Hey, I said, though I said it with a smile, hold’em is my game. I know what I’m doing.

If you knew what you were doing, he said patiently, you wouldn’t have folded. You could have seen the flop for free.

Yeah, well, fuck you, I said.

I meant it as a joke. Tough-guy talk. But it didn’t come across that way. He looked surprised, taken aback. I sank into my chair.

The flop was Jack Jack Six.

Oh my God, I said sarcastically, unable to stop myself. Why did I toss my pair of Sixes?

Sorry, said the Dane, contrite. I was just trying to help. I didn’t know if you knew the rules.

I’m sincerely grateful, I said. Really, I am. I appreciate it. But fuck you anyway.

I was on a roll.

After that I lost another pot or two. I played too loose. I didn’t want to seem a churlish guest. Maybe if they took my cash they’d invite me back next time, despite my bad behavior.

The cards started coming bad again. I couldn’t catch a draw to save my life.

Cold cards, they say. You just can’t hit a thing. When you do get dealt a pair, or a couple of nice connectors, Ten Nine suited, and you chase them to the river – correctly: there’s been some betting; you’ve got the odds – you know the deck will deal the other guy his card, not you.

That’s where the Zen comes in. The master of the game just flows with it. Okay. I’m here. The weather stinks. The beach is closed. My girlfriend left with Moe. Let’s see what I can salvage. Here’s a good book. A quiet bar. Chat up the waitress. Wait for my luck to change. Wait it out. It will end, like everything else. As sure as chickens come from eggs your luck will change. Just minimize your losses til it does. Take what the cold cards give you. Steal a pot or two. Don’t ask for more.

My stack dwindled. I tightened up. I didn’t play a hand for an hour. I started watching, taking notes.

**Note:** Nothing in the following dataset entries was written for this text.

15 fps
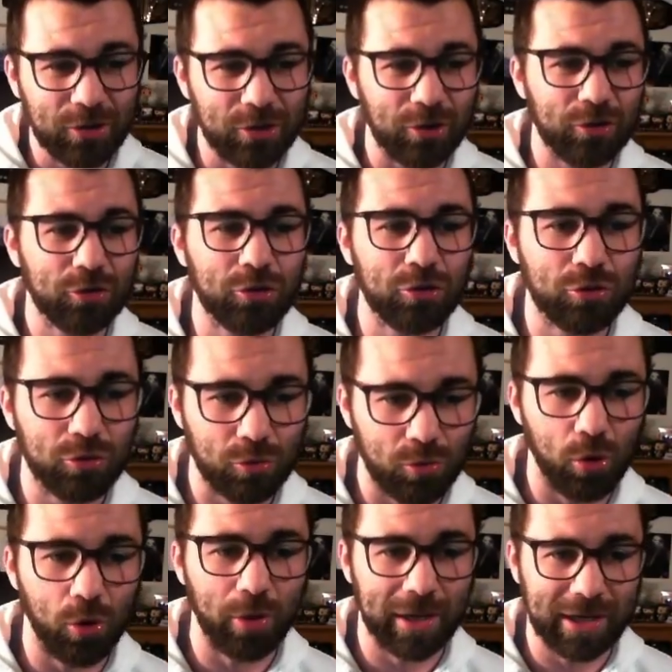
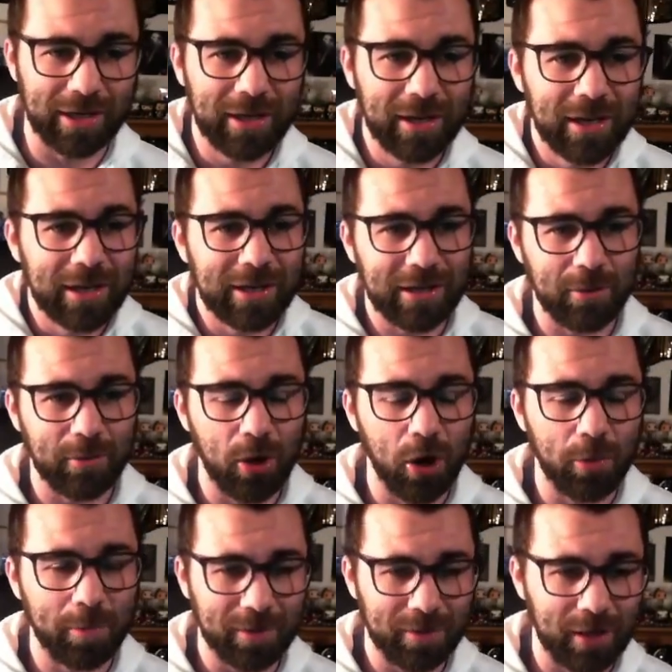destroy the
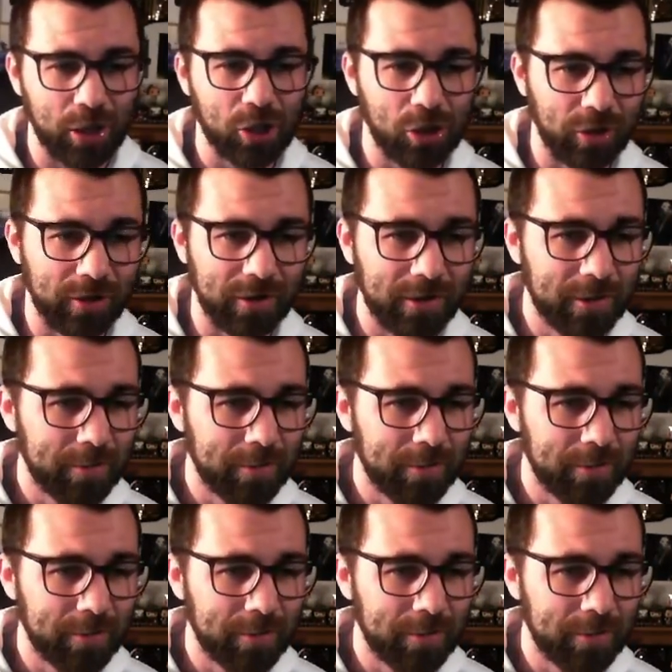opposition.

It was Mike’s game, it seemed. He lorded it over the table. When someone breached etiquette he’d fine them. Five bucks for betting out of turn. Ten for gloating. The misdemeanor jar grew stuffed with bills.

The idea was to play one hand at the end of the night for all the misdemeanor cash. It was a lure, to those who otherwise might leave, to stick around until the dawn came through the window. If there had been a window. The saddest loser would hang around, for a shot at that last pot.

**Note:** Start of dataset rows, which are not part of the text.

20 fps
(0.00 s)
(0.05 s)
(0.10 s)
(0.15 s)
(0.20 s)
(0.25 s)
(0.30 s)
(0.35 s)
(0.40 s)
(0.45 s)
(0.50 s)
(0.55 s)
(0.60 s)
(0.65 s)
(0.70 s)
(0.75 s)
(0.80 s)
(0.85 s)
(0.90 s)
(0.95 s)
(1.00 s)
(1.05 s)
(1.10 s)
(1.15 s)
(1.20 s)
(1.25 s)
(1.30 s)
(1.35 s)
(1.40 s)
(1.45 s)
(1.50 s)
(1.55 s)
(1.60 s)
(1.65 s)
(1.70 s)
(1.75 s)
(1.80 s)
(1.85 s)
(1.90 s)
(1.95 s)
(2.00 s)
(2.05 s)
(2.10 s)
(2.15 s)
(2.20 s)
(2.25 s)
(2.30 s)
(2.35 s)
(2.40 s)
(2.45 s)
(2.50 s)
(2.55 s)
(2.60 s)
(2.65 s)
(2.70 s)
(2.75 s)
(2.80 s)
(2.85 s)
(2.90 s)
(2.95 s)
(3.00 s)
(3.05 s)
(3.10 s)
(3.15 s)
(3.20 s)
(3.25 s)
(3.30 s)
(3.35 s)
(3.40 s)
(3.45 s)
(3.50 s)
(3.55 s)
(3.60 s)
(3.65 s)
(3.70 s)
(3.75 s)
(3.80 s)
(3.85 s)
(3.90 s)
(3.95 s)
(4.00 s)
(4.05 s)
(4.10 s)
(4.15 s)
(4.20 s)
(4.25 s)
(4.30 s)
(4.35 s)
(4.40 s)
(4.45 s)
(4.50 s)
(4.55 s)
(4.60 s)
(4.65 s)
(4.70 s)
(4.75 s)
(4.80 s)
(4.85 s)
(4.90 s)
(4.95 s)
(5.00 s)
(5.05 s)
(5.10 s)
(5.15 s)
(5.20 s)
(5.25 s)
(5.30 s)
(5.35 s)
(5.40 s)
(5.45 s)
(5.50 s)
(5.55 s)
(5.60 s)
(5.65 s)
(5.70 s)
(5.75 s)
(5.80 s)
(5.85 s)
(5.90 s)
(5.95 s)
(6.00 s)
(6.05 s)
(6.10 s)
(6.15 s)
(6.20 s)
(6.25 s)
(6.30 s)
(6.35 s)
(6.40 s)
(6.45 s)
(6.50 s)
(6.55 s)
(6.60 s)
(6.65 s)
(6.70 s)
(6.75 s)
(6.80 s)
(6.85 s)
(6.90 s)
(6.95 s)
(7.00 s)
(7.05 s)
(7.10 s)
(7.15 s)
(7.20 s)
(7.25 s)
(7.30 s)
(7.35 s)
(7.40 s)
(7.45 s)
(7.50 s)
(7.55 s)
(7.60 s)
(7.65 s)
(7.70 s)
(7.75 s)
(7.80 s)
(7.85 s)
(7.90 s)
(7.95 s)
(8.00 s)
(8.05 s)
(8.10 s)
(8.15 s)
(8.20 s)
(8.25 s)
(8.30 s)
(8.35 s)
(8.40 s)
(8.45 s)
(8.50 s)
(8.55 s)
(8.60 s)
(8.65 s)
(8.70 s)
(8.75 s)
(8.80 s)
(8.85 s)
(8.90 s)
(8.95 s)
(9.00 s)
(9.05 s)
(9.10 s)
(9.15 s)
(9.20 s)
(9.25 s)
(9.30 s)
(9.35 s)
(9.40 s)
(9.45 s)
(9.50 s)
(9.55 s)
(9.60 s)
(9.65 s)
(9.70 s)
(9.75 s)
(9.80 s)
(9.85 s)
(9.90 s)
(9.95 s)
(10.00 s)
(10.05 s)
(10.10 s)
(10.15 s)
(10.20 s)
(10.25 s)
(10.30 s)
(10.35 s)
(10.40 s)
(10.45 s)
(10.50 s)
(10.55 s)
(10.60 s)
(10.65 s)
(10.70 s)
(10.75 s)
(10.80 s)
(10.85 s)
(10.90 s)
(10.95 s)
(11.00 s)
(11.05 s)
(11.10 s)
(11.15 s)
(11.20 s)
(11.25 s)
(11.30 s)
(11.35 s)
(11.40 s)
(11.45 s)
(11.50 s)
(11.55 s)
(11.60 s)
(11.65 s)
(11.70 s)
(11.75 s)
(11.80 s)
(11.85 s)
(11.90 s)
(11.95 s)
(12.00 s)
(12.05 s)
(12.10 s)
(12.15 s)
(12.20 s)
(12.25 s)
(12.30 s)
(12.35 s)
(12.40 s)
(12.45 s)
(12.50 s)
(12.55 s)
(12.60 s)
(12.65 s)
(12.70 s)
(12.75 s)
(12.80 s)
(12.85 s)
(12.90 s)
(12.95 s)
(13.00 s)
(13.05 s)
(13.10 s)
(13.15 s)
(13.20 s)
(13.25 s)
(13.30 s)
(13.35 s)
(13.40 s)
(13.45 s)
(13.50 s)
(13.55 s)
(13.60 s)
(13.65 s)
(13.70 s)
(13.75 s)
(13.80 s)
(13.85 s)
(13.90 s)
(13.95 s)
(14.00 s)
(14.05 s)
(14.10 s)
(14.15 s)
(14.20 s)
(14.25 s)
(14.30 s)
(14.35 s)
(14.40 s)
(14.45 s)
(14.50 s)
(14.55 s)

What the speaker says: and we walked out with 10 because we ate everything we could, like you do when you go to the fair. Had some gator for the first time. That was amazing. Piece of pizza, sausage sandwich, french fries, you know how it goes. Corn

It was 2 or 3 a.m., I’d lost track, when the final hand came round. One hand of hold’em for a pile of crumpled beer-drenched cash stuffed in a peanut butter jar.

It wasn’t really poker, playing one hand for all that dough. Just really rolling dice. So much money had accumulated from the fines that it dwarfed most any bet that you could make. It didn’t matter what cards you had. I looked at mine. Jack Ten again, unsuited. Could be worse.

Two bets up front, the Dane re-raising. Normally I’d fold, but with that jar in view I wouldn’t dream of it.

I’d sunk a couple hundred in the game so far. I was weary and annoyed, upset that I’d let myself lose control. The Dane hadn’t spoken to me for hours.

The flop came Nine Queen Queen. Andrea went all in. Three Queens, for sure. She knew enough to know that bluffing wouldn’t work. What the hell. I pushed the rest of my money in. An open-end straight draw. I’d take the chance. No matter what the odds, and they weren’t that bad. With that much money in the pot it would be foolish not to try.

The rest all called as well.

Drunk Jake, who’d long before collapsed from excess booze and substances, lay sideways like a fetus on the floor.